> **Problem to solve**
The listing below is to be duplicated exactly, with every picture omitted.

(Beginning of Information given)

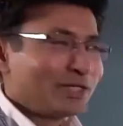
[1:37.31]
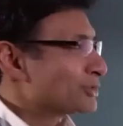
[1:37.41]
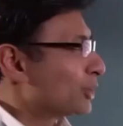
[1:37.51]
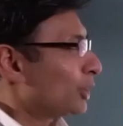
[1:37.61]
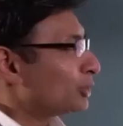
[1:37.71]

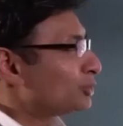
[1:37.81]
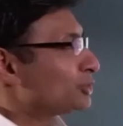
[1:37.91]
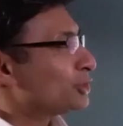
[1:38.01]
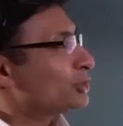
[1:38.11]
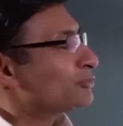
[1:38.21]
So a lot to
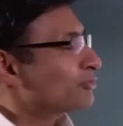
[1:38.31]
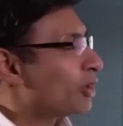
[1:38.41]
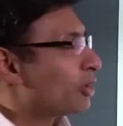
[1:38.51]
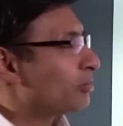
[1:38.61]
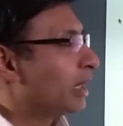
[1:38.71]
choose
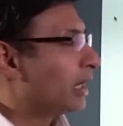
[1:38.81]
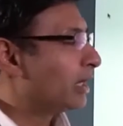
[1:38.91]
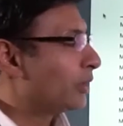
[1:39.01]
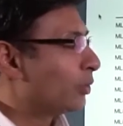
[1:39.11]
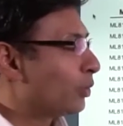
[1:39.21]
from.
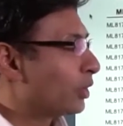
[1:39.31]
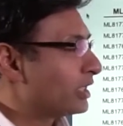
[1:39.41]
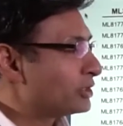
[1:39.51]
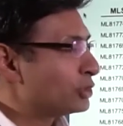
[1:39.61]
What I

(End of Information given)

> **Problem solution**
[1:37.31]
[1:37.41]
[1:37.51]
[1:37.61]
[1:37.71]

[1:37.81]
[1:37.91]
[1:38.01]
[1:38.11]
[1:38.21]
So a lot to
[1:38.31]
[1:38.41]
[1:38.51]
[1:38.61]
[1:38.71]
choose
[1:38.81]
[1:38.91]
[1:39.01]
[1:39.11]
[1:39.21]
from.
[1:39.31]
[1:39.41]
[1:39.51]
[1:39.61]
What I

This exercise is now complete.